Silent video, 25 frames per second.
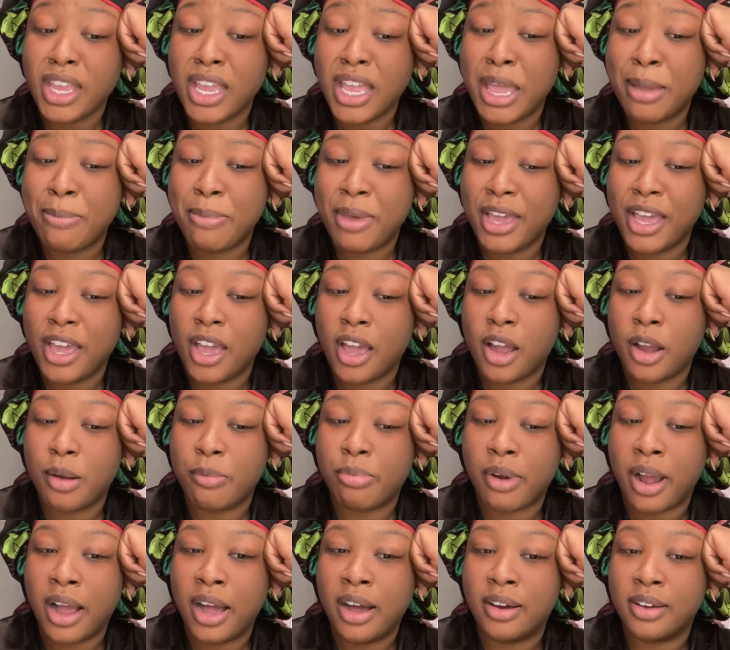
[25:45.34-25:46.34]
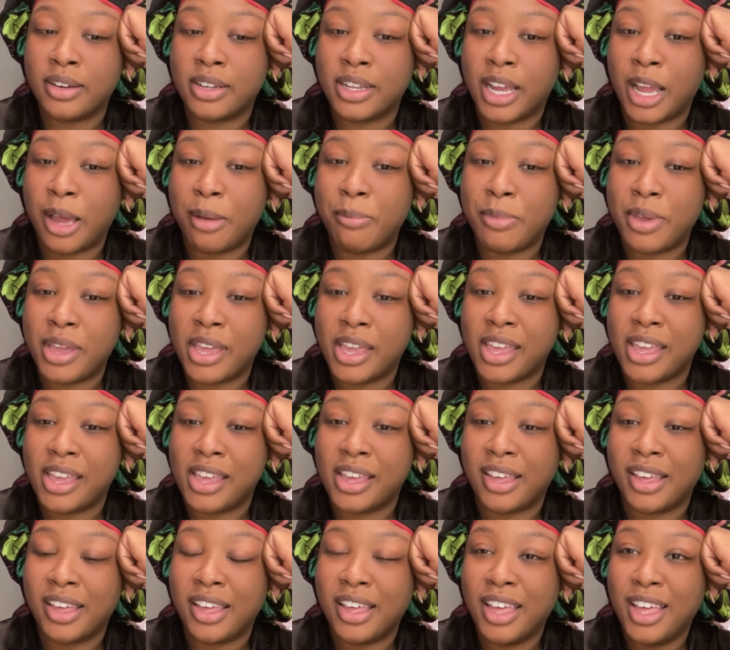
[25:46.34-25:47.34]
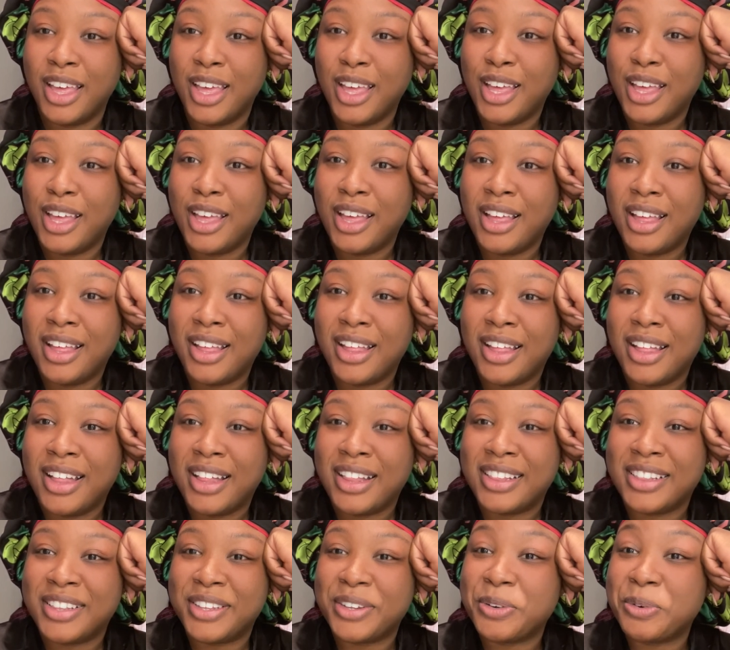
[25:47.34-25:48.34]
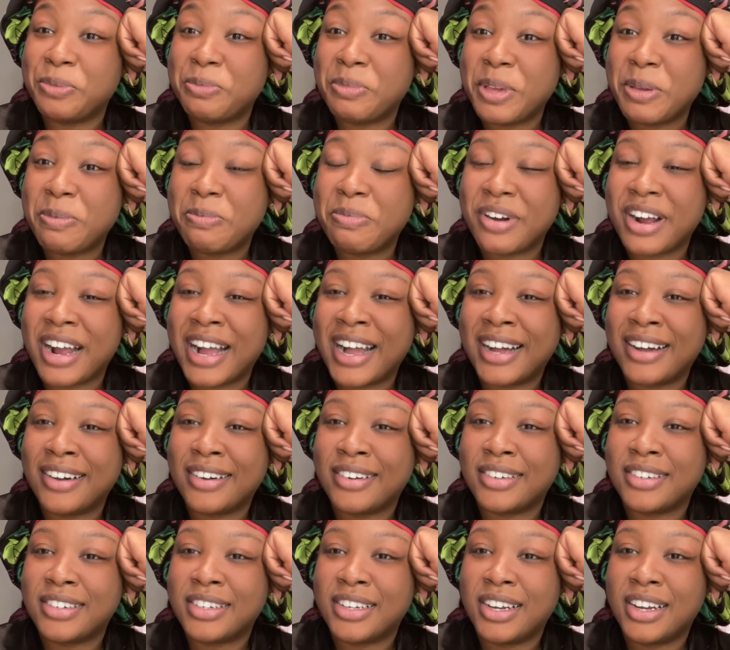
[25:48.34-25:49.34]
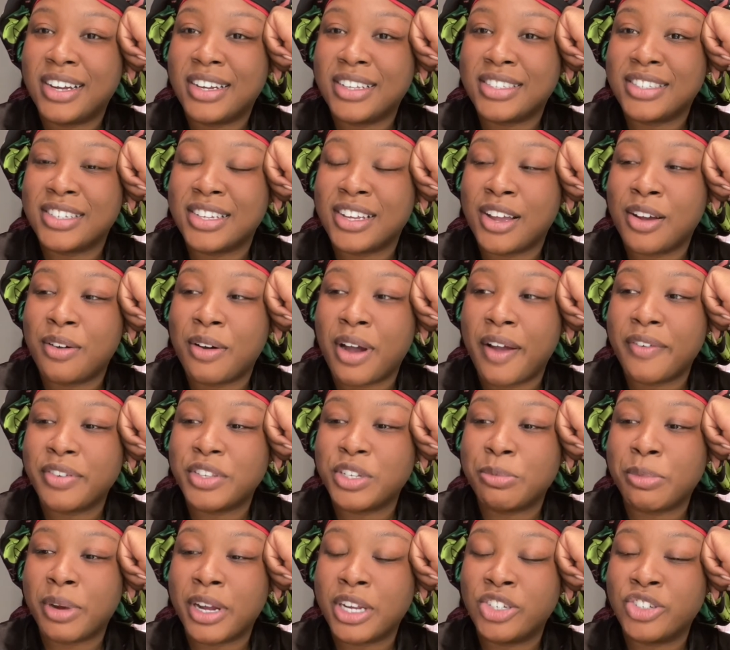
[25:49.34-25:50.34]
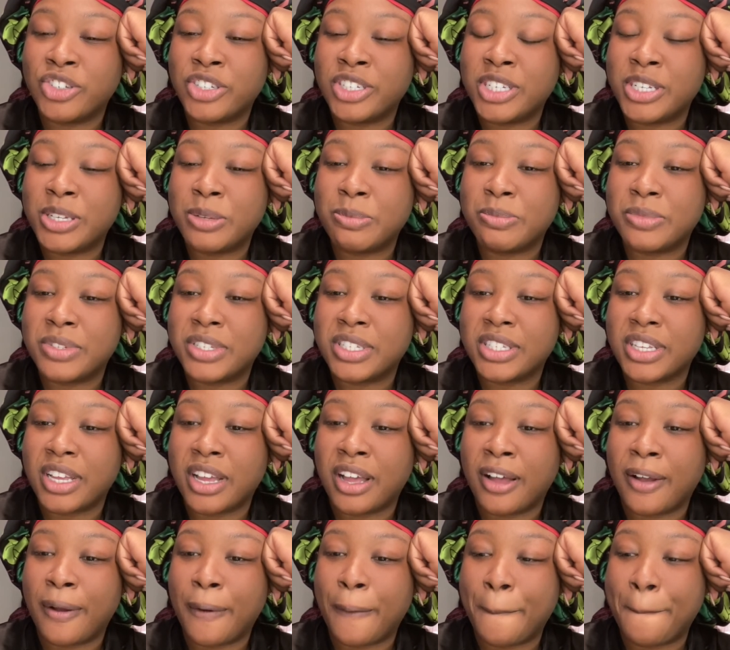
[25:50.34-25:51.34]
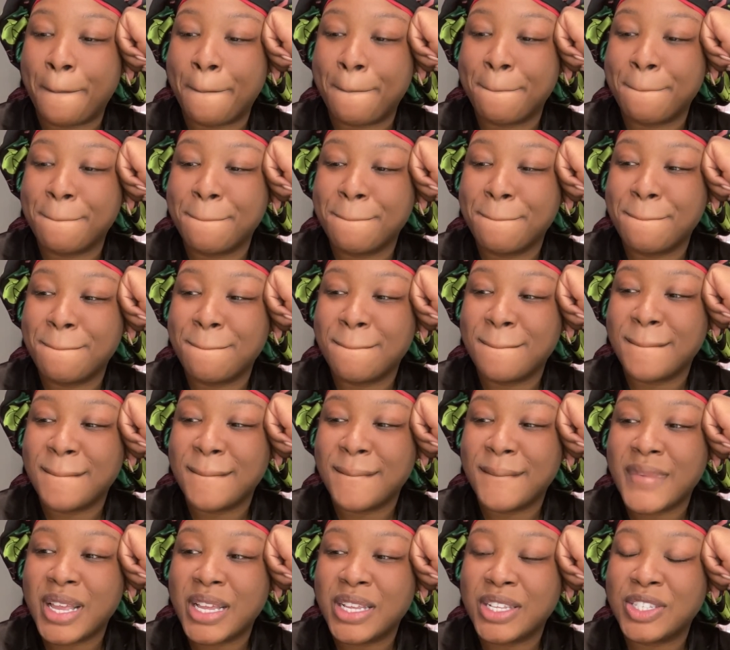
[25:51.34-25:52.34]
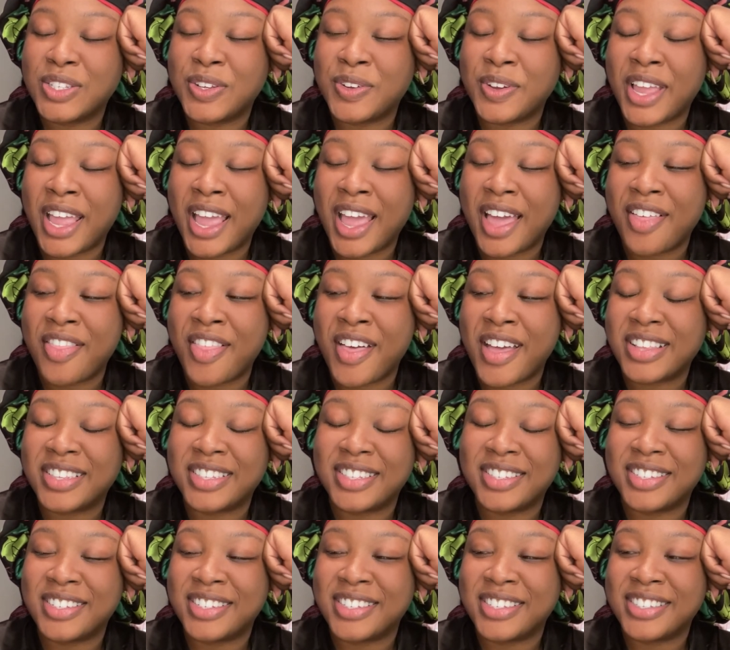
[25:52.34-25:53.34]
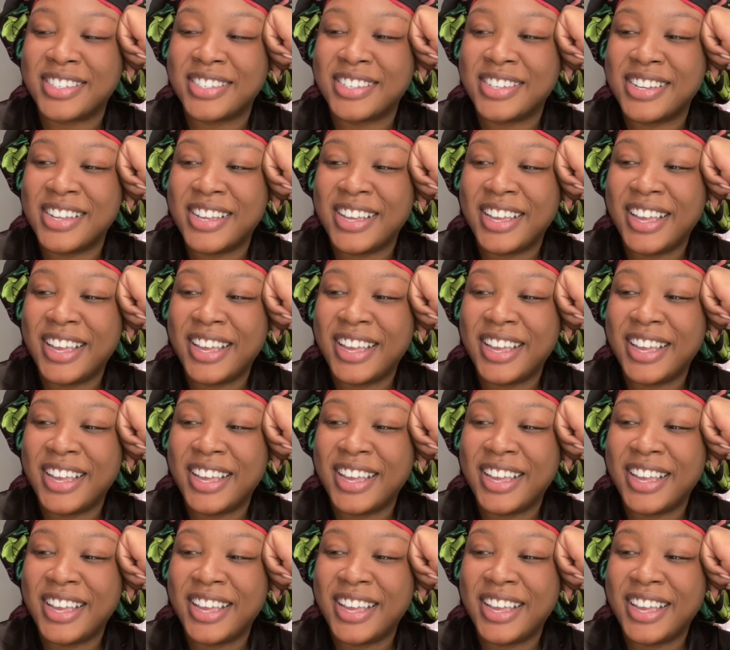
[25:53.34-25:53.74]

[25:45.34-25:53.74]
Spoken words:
making her proud. Like, I'm making little me proud to go after my dreams. So yeah, that's just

********

Goal of the exercise — Nothing but the lines from the one containing "[25:51.34-25:52.34]" through the end of the listing should be written out, each exactly, and pictures must be left out.

Your solution —
[25:51.34-25:52.34]
[25:52.34-25:53.34]
[25:53.34-25:53.74]

[25:45.34-25:53.74]
Spoken words:
making her proud. Like, I'm making little me proud to go after my dreams. So yeah, that's just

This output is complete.